Перед каждым гостем, на заранее обговоренном месте, помещался пульт управления, куда достаточно было вставить собственную банковскую карточку, потом набрать цифру и определенное количество нулей, которыми можно было рискнуть. Все остальное делал оператор, следя за этим умопомрачительным для непривычного человека гольфстримом безналичной валюты.
И конечно же, меньше всего происходящим на экранах интересовалась Нина. Она увидела отца еще издали. Два человека, отец и Николай, были сейчас для нее двумя центрами жизни, и без помощи внешних чувств она ощущала их близость. Она еще издалека почувствовала приближение отца и невольно следила за ним по тем волнам оживления, среди которых он двигался. Как раз закончился бой медведя с кабаном, их уже унесли, и, как было заведено, в промежутках кто-то исполнял эстрадный номер. Сейчас это был Киркоров, до него пел Укупник, еще кто-то, не важно. Нина видела, как отец поднимался все выше к двери их ложи, то снисходительно отвечая на заискивающие приветствия, то дружелюбно здороваясь с равными, то старательно замирая у сильных мира сего.
К нему, впрочем, и самые сильные относились с подчеркнутым дружелюбием, тем более естественным, что Качаури ассоциировался у них с чем-то легким, праздничным, доступным лишь изредка, как вот в эти несколько дней полного раскрепощения. Она знала всю эту кухню, и весь этот механизм контекстного общения был ей сейчас отвратителен. "Одни только деньги, одна только власть – вот что у них у всех на уме, – думала она, – а душа, бог, любовь – все давно выброшено на свалку или используется как орудие обогащения".
По взглядам отца на операторскую ложу Нина поняла, что он высматривает ее, но делала вид, что не замечает этого.
Качаури подошел и, опершись локтем о барьер, остался стоять с внешней стороны рядом с представителем МВД одной из стран СНГ, она не помнила точно какой, знала лишь, что его зовут Михаилом Илларионовичем. Качаури заговорил с ним.
Внизу на арене сновали служащие в униформе, все еще разравнивая опилки и стараясь не мешать певшим звездам. На арену выпорхнула Распутина и с ходу стала взвинчивать пузатую публику своими голыми ножками, телодвижениями и распутной песней.
Разговору это не мешало. Министр затронул тему античной культуры, сама идея которой была близка и всегда волновала Отари Карловича. Нина слушала его уверенный сочный голос, не пропуская ни единого слова, и все они казались ей фальшивыми и резали ухо.

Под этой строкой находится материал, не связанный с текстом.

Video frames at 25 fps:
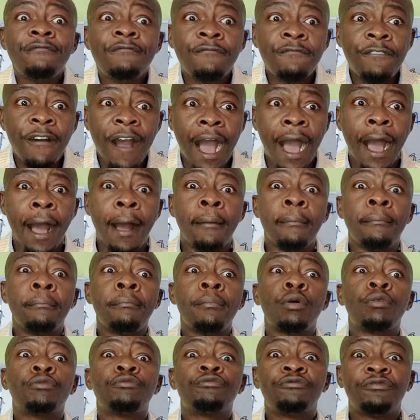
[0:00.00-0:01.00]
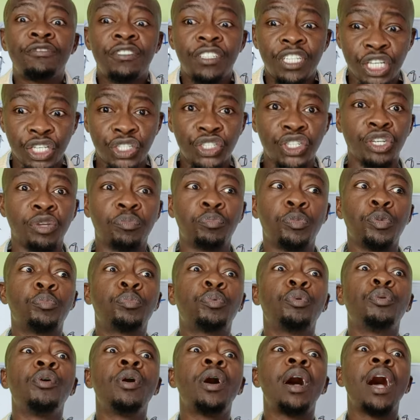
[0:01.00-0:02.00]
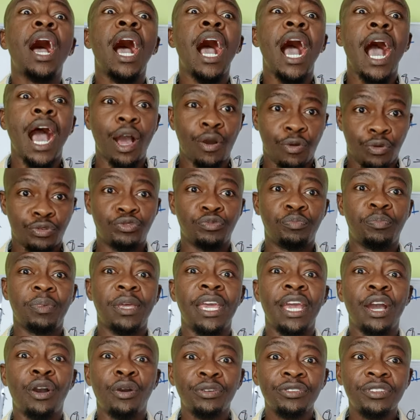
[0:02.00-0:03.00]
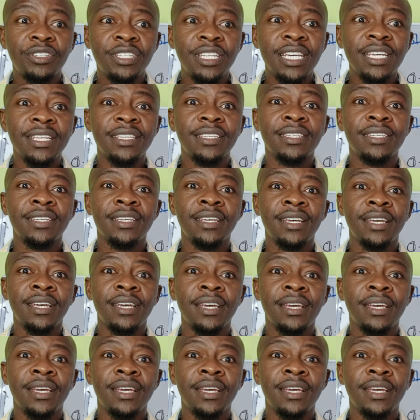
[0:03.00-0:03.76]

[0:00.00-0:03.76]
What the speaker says: firm of teaching people how to be a hostess.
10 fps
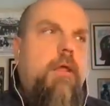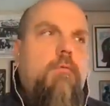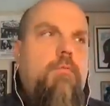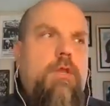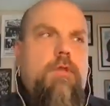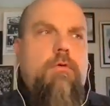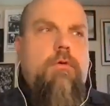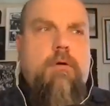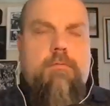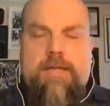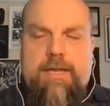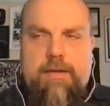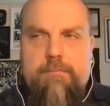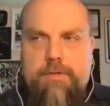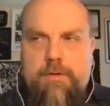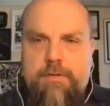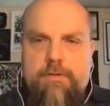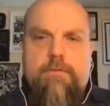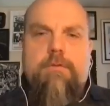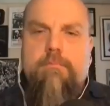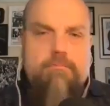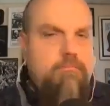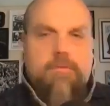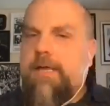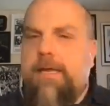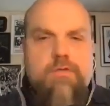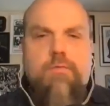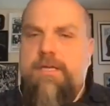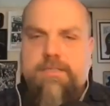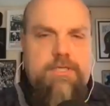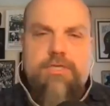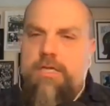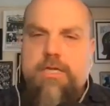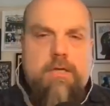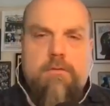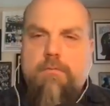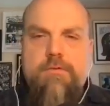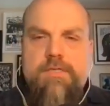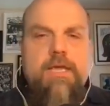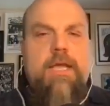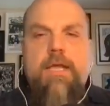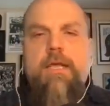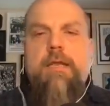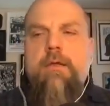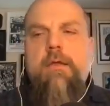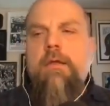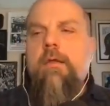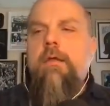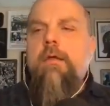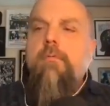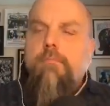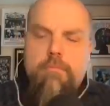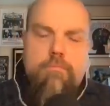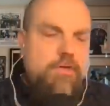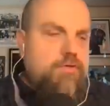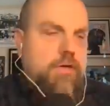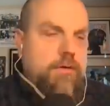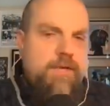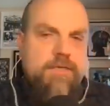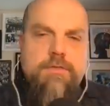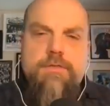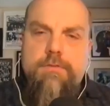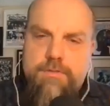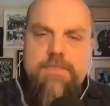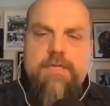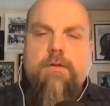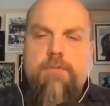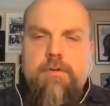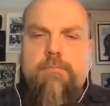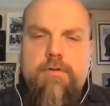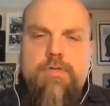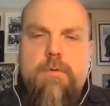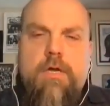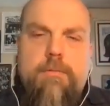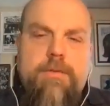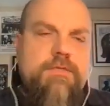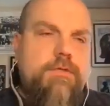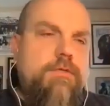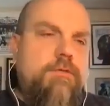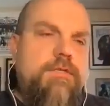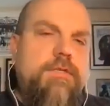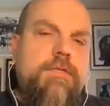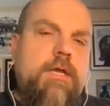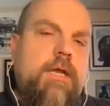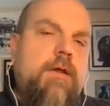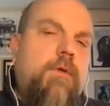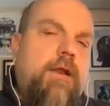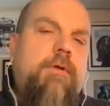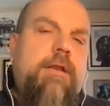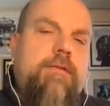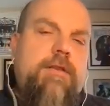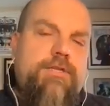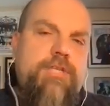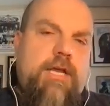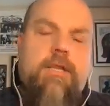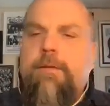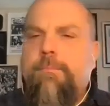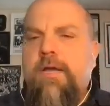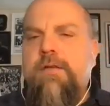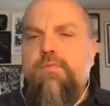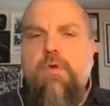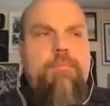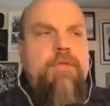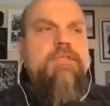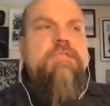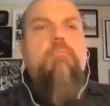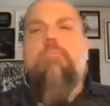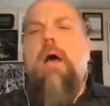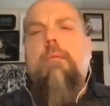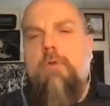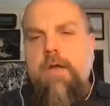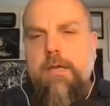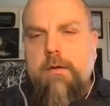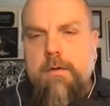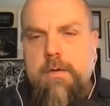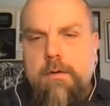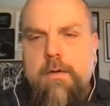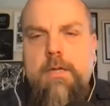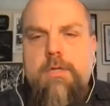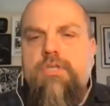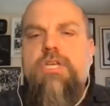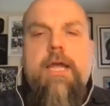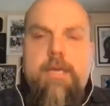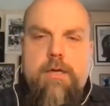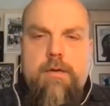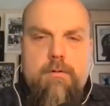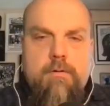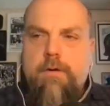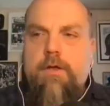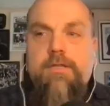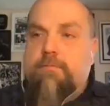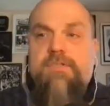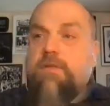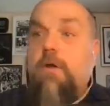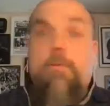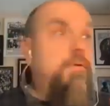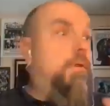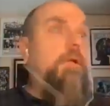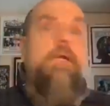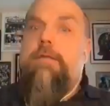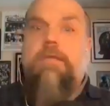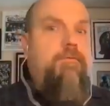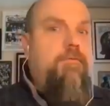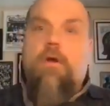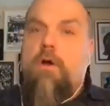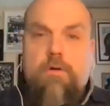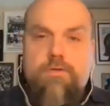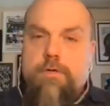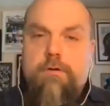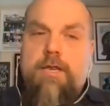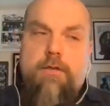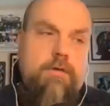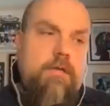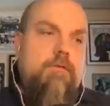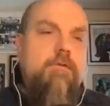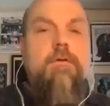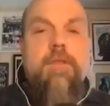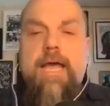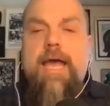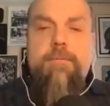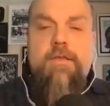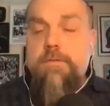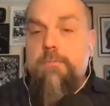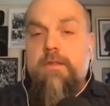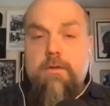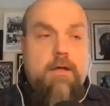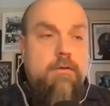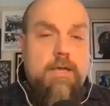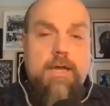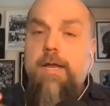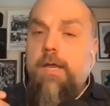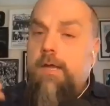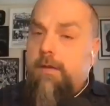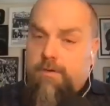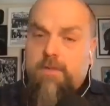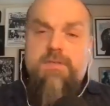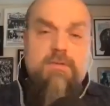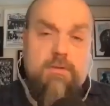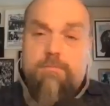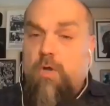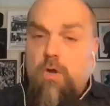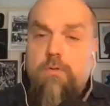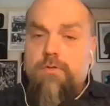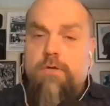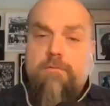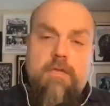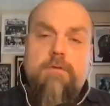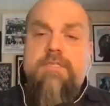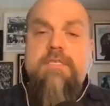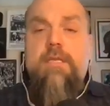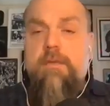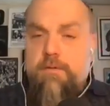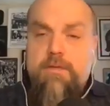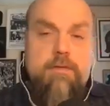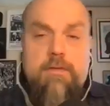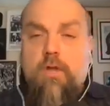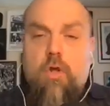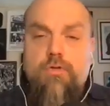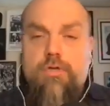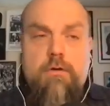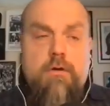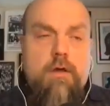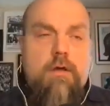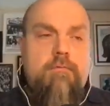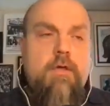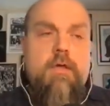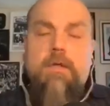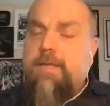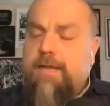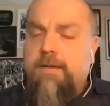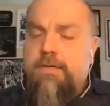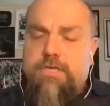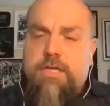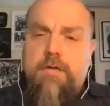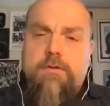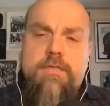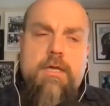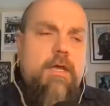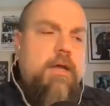when you go, like I would go into XYZ jail, we'll say in Bridgewater, Massachusetts. I'd go into Bridgewater, Massachusetts. When I went into the jail, it might as well have been Zimbabwe or China, or it was a complete different culture, and you needed to adapt as a mental health guy, but also the culture of the OC and the culture of the county jails.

Распутина, долго иллюстрировавшая песню своими прекрасными точеными ножками, наконец ушла.
Из двери внизу трибуны вышел голый, в одних синих спортивных трусах, человек с собакой. Это был Колян, она знала. Потом, через несколько минут, с противоположной стороны, через дверь решетки, преграждающей проход между трибунами, вышел Николай, и Нина нагнулась вперед, не спуская глаз с него и в то же время продолжая слышать ненавистный сейчас, неумолкающий голос отца. Она мучилась страхом за Николая, но еще более мучилась неумолкающими самоуверенными интонациями отца.
"Как же я могла когда-то любить его? – думала она. – И как он может быть таким, какой он есть?! Он все знает, все видит; что же он чувствует, если может так спокойно говорить? Или правду говорят, что сатана вселяется в некоторых людей, лжет всем и никто не видит страшной сути. Кроме тех, кому никогда не поверят. Его бог – это деньги, он знает, что с деньгами усмирит меня и убьет Николая. "Если Николай победит сегодня, то завтра он сделает все, чтобы его убил этот чудовищный Гоблин", – говорила себе Нина, не думая и не желая понимать, что напористая словоохотливость отца, так раздражавшая ее, была выражением его внутренней тревоги и беспокойства. Рассуждениями он пытался заглушить в себе мысли о дочери, которые в ее присутствии и в присутствии Казанцева на арене особенно его мучили, потому что он знал: впервые за эти последние годы хорошо отлаженный механизм его отношений с дочерью дал сбой. И он, отвлекаясь, говорил:
– Мы стоим на пороге новой цивилизации. Впервые люди осознали, что идиотские теории о равенстве и равных правах противоречат не только самой природе, создавшей нас, людей, неравными: одних умнее, других, как эти бойцы внизу, сильнее физически, – они противоречат здравому смыслу. Ценность человека должна определяться пользой для прогресса, а от балласта необходимо постепенно избавляться или загонять его в резервации. Мораль – это тоже шлюха нищих. Они носятся с ней и любятся с ней, пока сами не станут чуть сильнее других. А потом только насилуют эту свою разлюбезную мораль. Надо иметь силы быть честным и признать, что хорошо то, что нам, сильным, доставляет удовольствие. Вроде этих поединков.